There were so many other girls there like them. Thousands of them who had been taken from their families. They knew what it was like. They knew that it wasn’t their fault such a thing had happened to them and not only were they helping others find that out, now they too had a chance to live an entirely new life.

The organization had given them skills, and a place to live while they worked and saved up money so they could get their own homes and live their lives independently.

It was a fairy tale come to live. Even when she had lived with her family she would never have had such a chance, yet here were people she’d never even met were helping her.

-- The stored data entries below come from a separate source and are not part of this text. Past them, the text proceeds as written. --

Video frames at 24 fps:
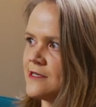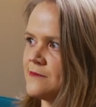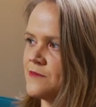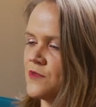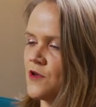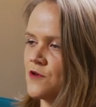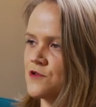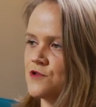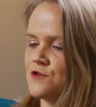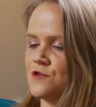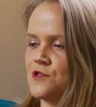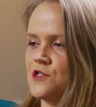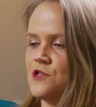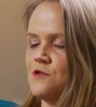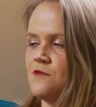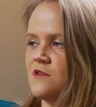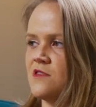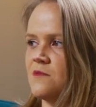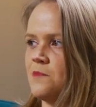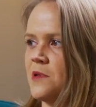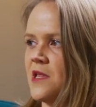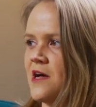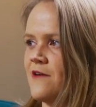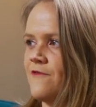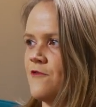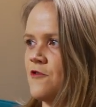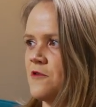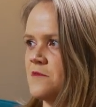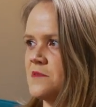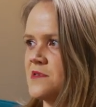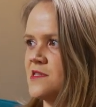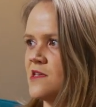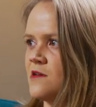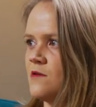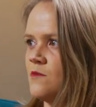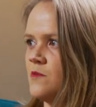Those are two of the
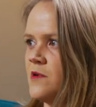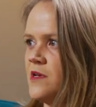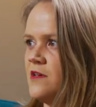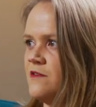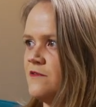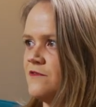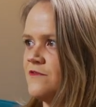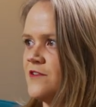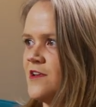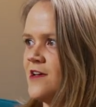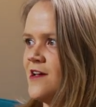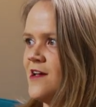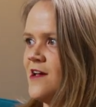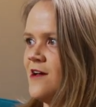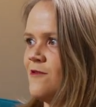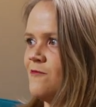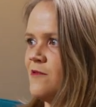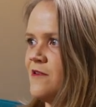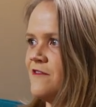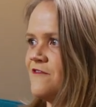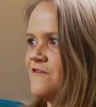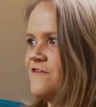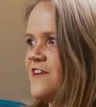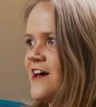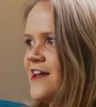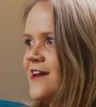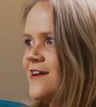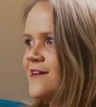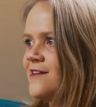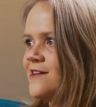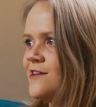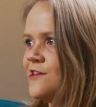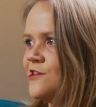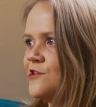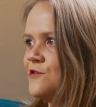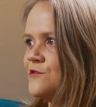platforms that we've vetted
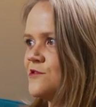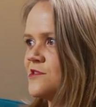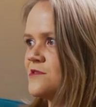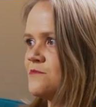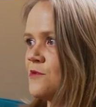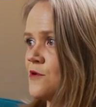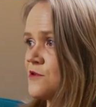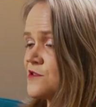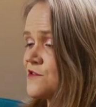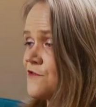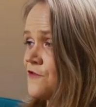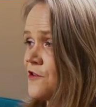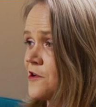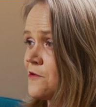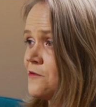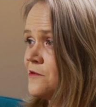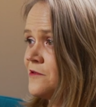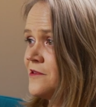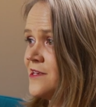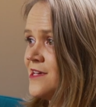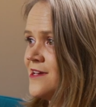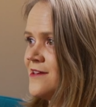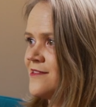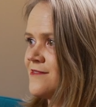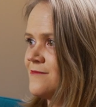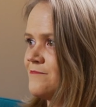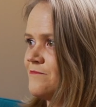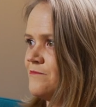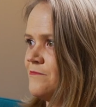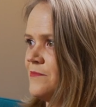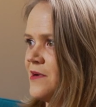and used most frequently,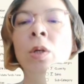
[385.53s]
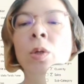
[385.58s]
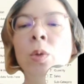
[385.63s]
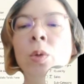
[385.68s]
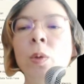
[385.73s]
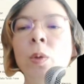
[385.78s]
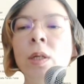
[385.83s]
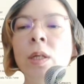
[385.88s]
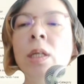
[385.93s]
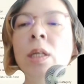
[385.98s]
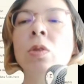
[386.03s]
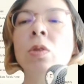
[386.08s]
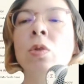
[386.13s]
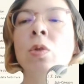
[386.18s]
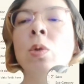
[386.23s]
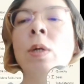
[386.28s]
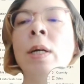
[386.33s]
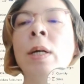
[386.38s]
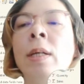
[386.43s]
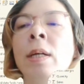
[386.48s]
you will need
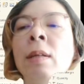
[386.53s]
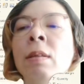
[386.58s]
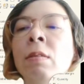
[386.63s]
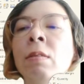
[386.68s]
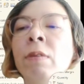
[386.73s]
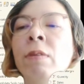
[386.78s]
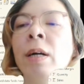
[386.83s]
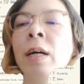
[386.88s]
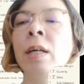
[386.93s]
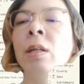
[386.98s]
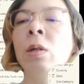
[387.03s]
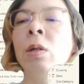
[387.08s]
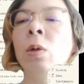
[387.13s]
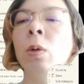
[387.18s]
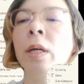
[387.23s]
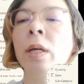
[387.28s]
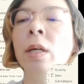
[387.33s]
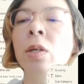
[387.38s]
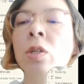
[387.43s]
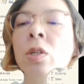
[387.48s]
to identify the
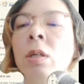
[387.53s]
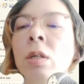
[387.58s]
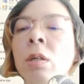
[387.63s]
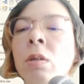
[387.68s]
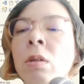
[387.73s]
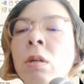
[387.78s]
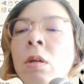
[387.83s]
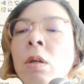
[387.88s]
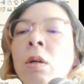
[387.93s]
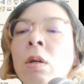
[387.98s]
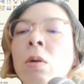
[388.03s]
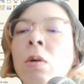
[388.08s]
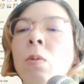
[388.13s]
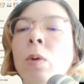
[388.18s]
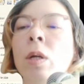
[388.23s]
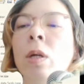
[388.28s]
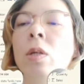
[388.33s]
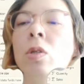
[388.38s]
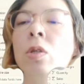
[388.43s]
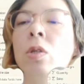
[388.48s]
location
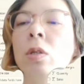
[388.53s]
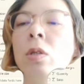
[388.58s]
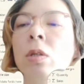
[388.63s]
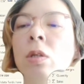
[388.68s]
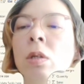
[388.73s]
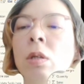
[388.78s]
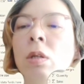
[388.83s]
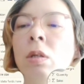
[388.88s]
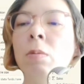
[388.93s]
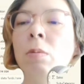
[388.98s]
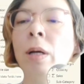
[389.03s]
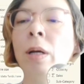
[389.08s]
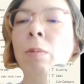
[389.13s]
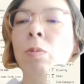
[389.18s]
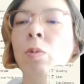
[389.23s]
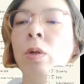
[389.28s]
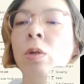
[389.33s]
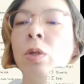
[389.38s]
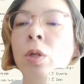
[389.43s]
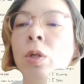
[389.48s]
which the map
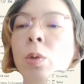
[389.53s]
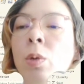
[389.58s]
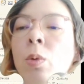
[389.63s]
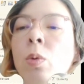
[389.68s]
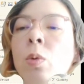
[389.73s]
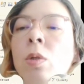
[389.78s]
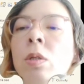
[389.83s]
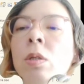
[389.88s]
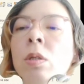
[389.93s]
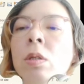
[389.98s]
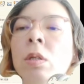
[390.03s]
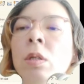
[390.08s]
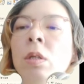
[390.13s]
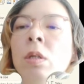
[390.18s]
will use.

And now she had a chance to help others like herself too. She didn’t need to die, or hang her head down in shame; she could walk with her head held high, proud of what she was doing, like any other woman.

Rita and many others, victims of forced prostitution, were lucky. Most times prostitutes never got to get out, unless they were killed in a fight or some disease that slowly killed them. But that was a relief, from the shame and the pain that plagued them everyday.

Organizations like the ones that had helped Rita saves lives. But with enough resources, they can do even more; by giving these women counseling, job skills and a place to live, they help build new lives, new identities. But they too need help; help we can give with our time, our money, our support.

We can directly be responsible for helping people totally turn their lives around.